Why specify a doctype? Because it defines which version of (X)HTML your document is actually using, and this is a critical piece of information needed by browsers or other tools processing the document.

For example, specifying the doctype of your document allows you to use tools such as the Markup Validator to check the syntax of your (X)HTML (and hence discovers errors that may affect the way your page is rendered by various browsers). Such tools won't be able to work if they do not know what kind of document you are using.

But the most important thing is that with most families of browsers, a doctype declaration will make a lot of guessing unnecessary, and will thus trigger a "standard" parsing mode, where the understanding (and, as a result, the display) of the document is not only faster, it is also consistent and free of any bad surprise that documents without doctype will create.

Moayad Mardini
+2  A: 

No, you should NOT remove those lines.

You can, however, switch the <!doctype>-declaration to the one of HTML5, since that will still trigger standards mode in all current browsers, even though they don't yet implement HTML 5. It looks like the following:

<!DOCTYPE html>

Which is a bit more clean than the ordinary one you use looks like.
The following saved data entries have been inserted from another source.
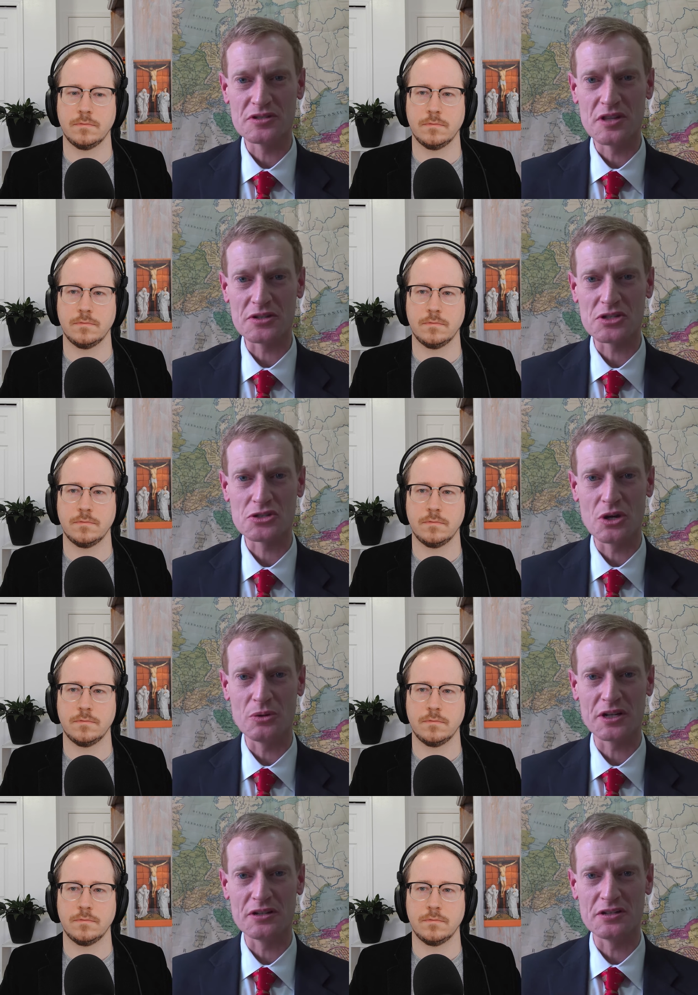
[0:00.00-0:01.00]
Speaker 1: is not a
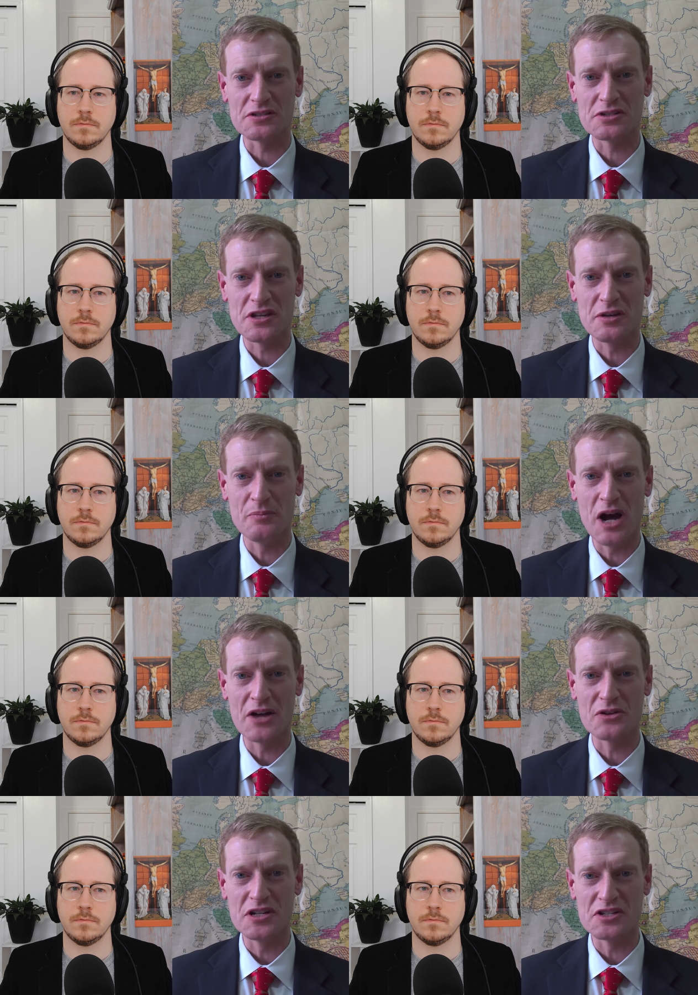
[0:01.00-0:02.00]
Stoic in his,
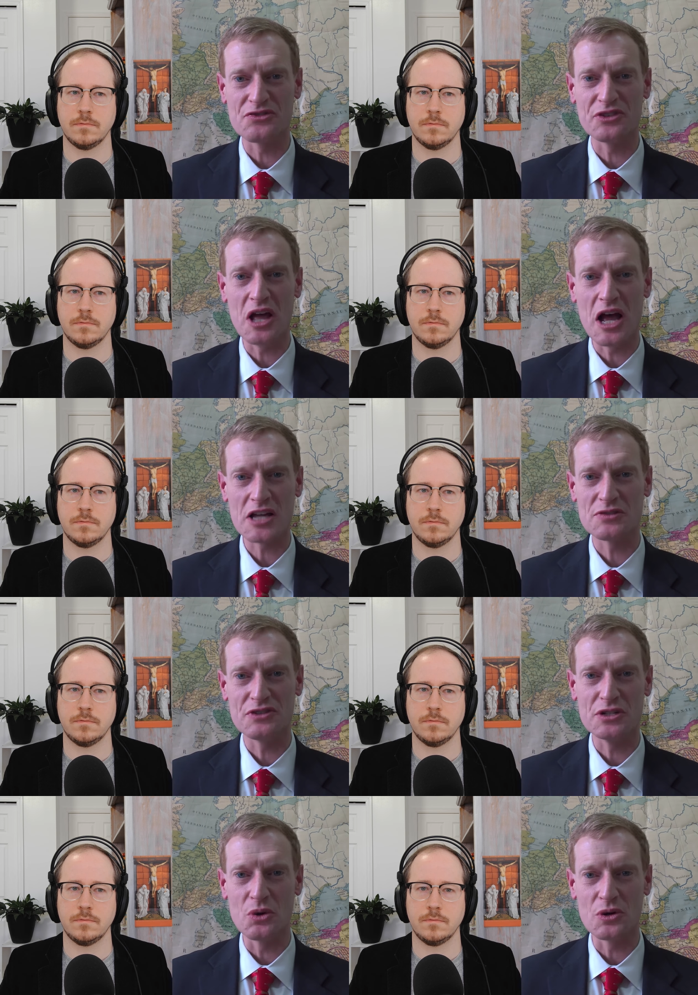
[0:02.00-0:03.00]
either in his
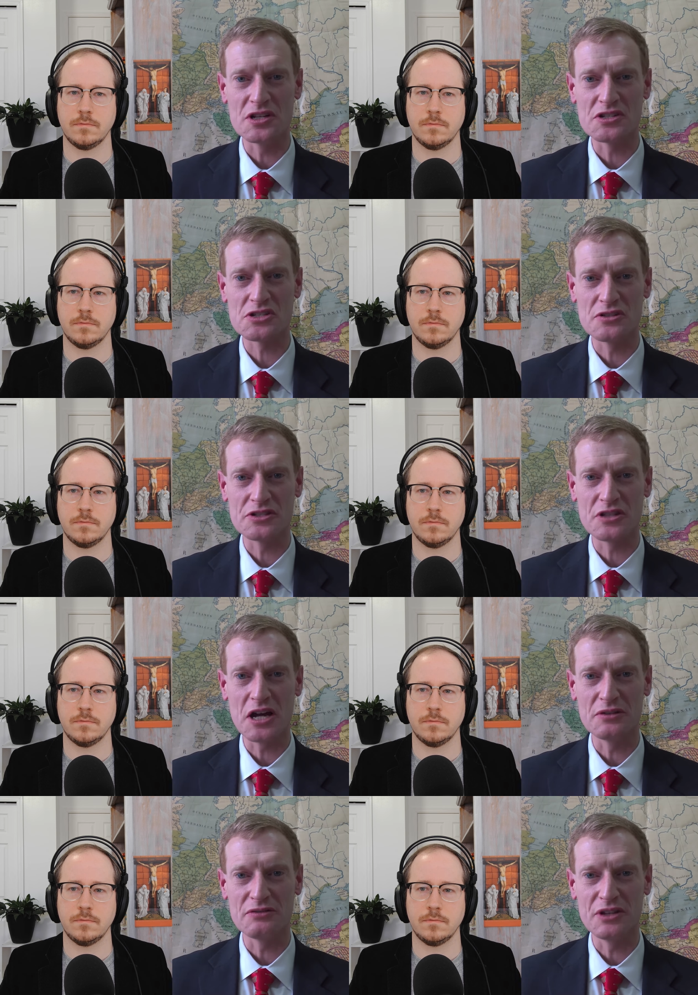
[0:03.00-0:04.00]
philosophy nor in his
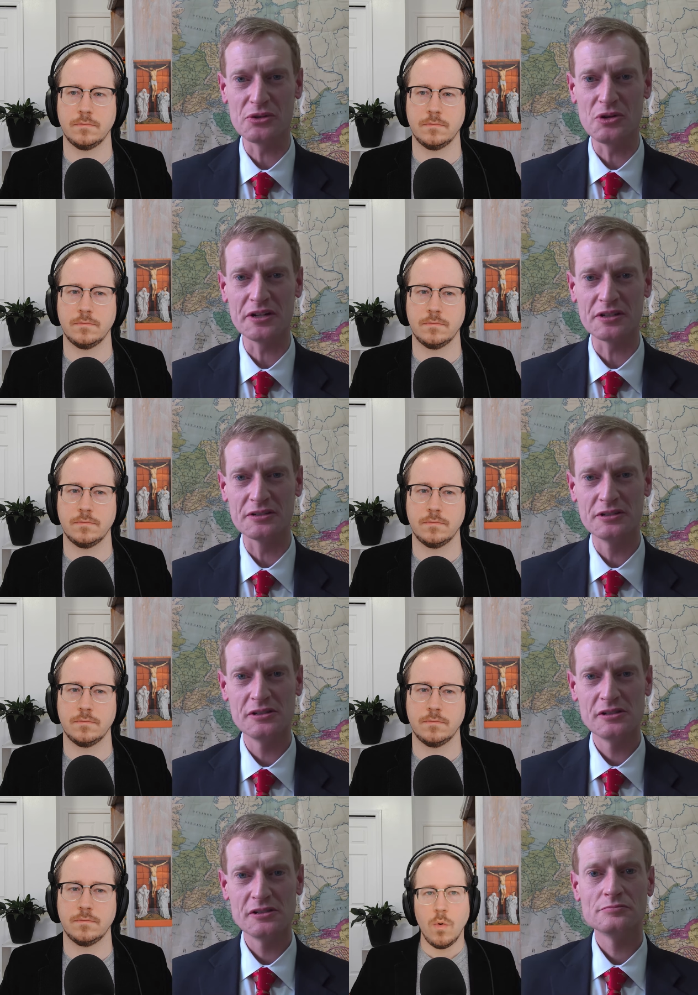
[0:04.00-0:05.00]
style of letter writing.
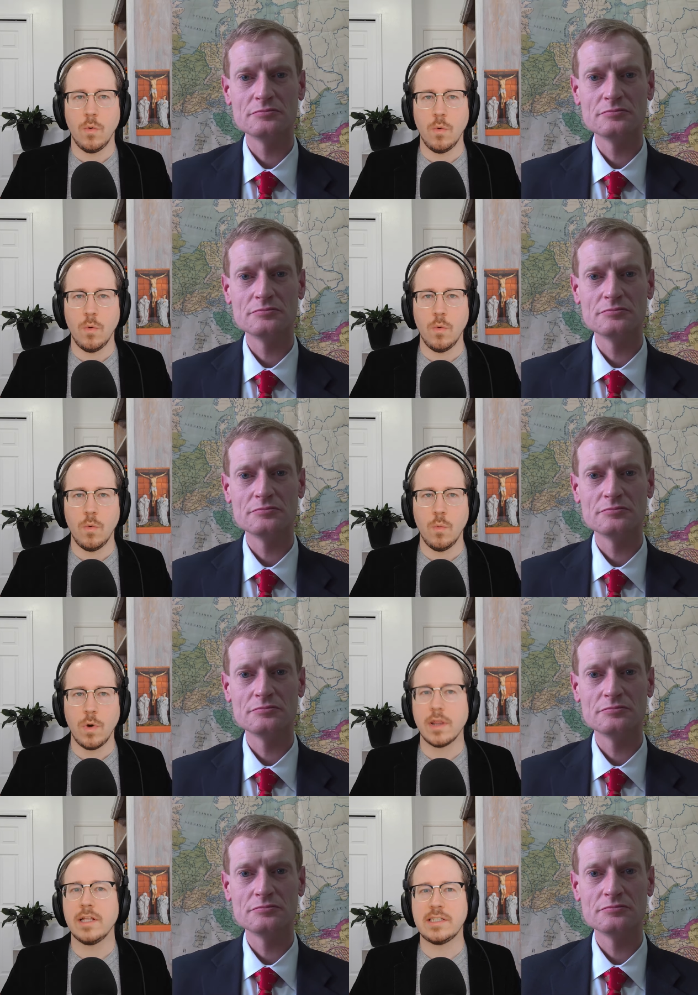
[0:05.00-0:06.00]

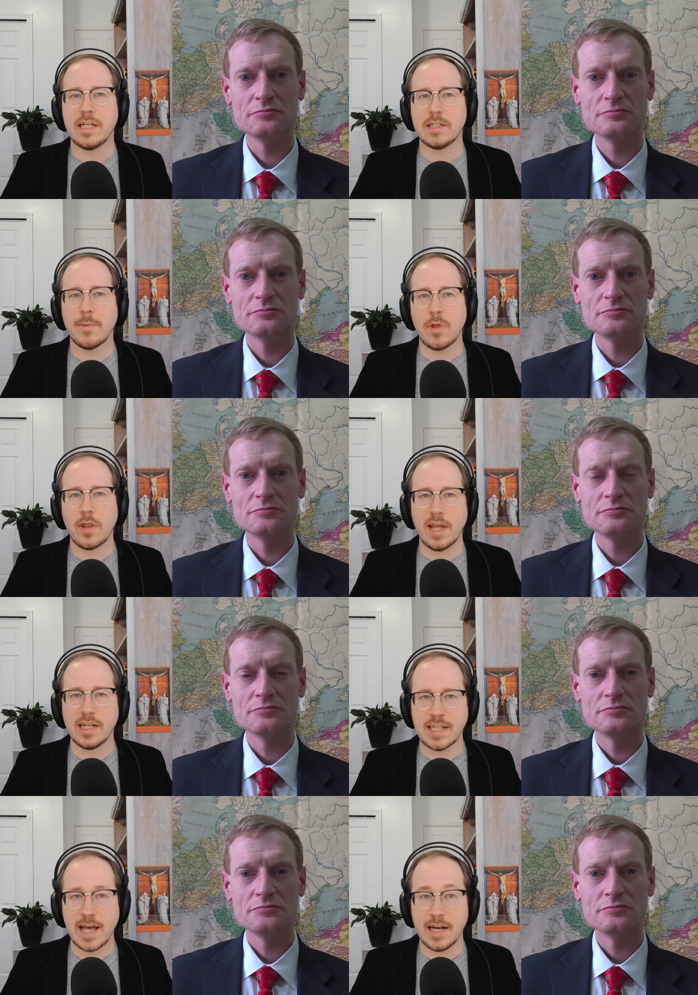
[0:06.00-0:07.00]
Speaker 2: What are the, some of the
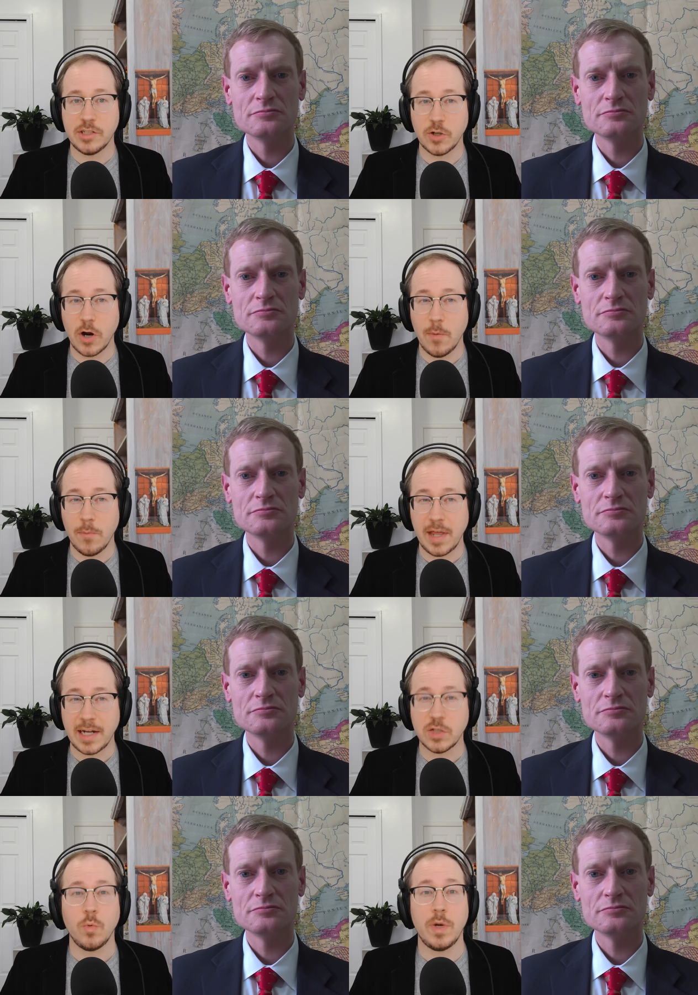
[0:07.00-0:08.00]
things that Jerome
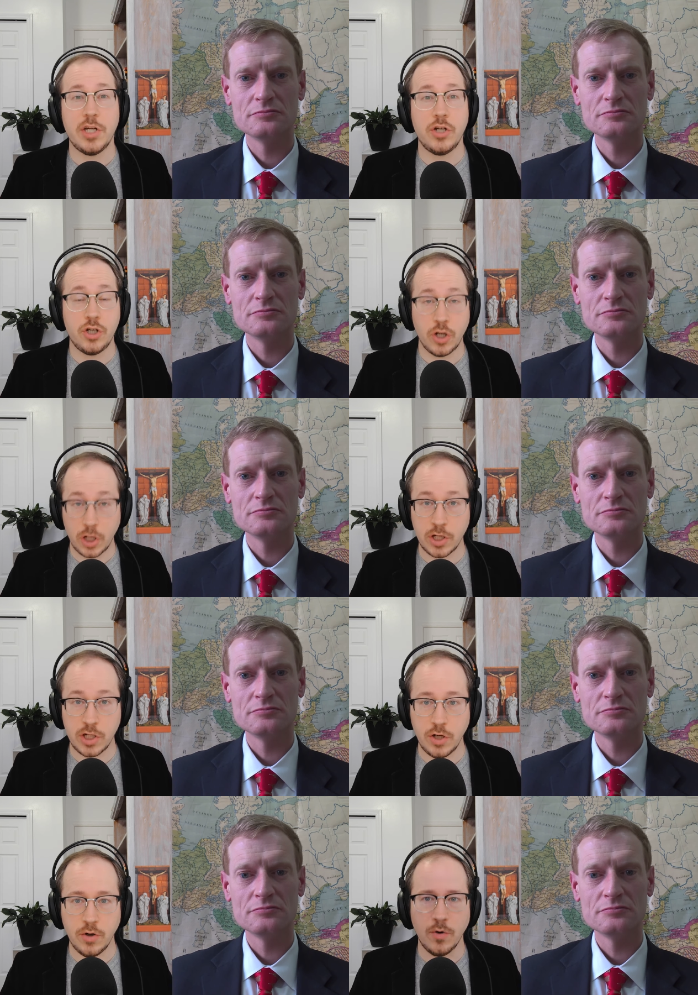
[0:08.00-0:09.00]
thinks we shouldn't
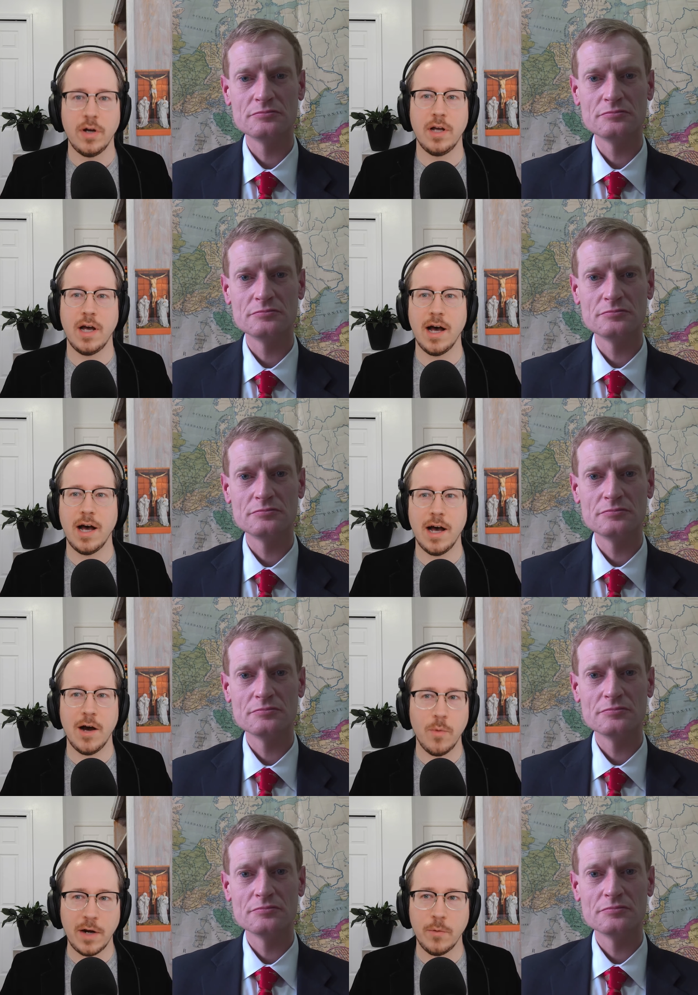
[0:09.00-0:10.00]
do
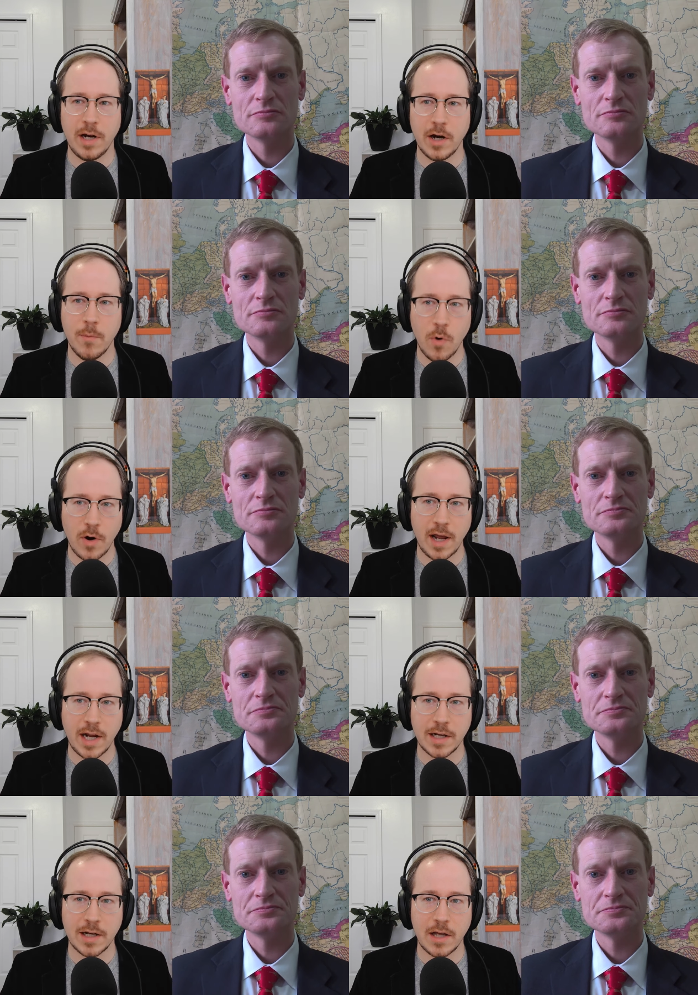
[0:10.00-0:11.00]
uh, when we are
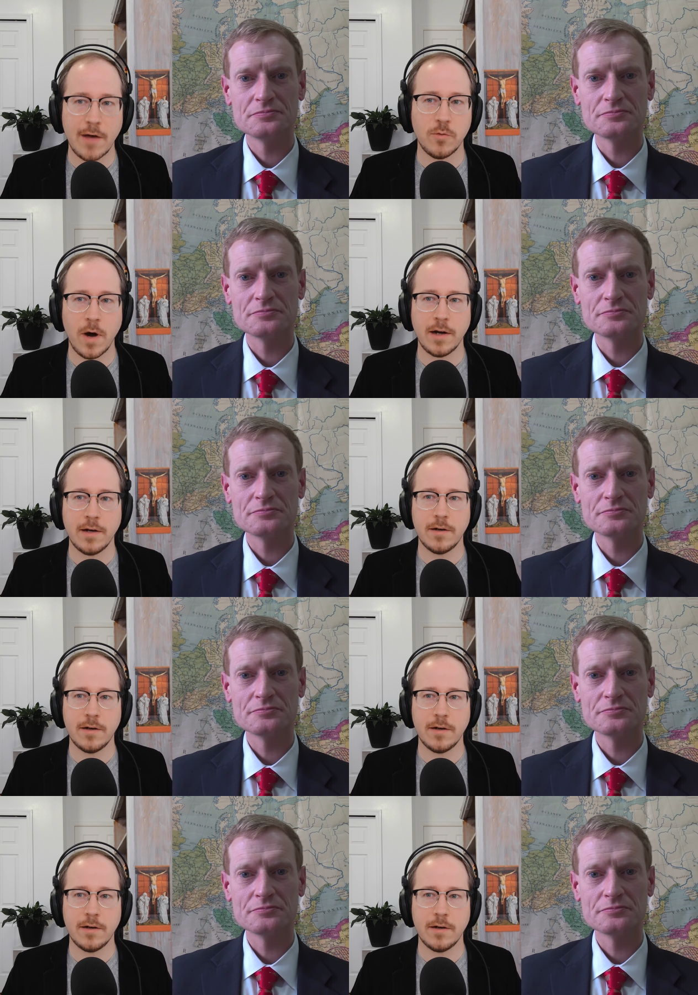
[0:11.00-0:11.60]
mourning a loved one?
You can also read a little more about the new doctype-declaration here. You can also learn more about what will change in HTML5 here.

PatrikAkerstrand
+1  A: 

You can remove the DOCTYPE, html tags and meta tags and still have valid HTML, and if you are happy for your page to take browser default styling they can be safely omitted. The content type and charset can be specified by the HTTP headers if you prefer. As others have already pointed out, the DOCTYPE will affect how styling instructions are interpreted, and also how HTML parsers interpret some invalid markup, so you will need to allow for this.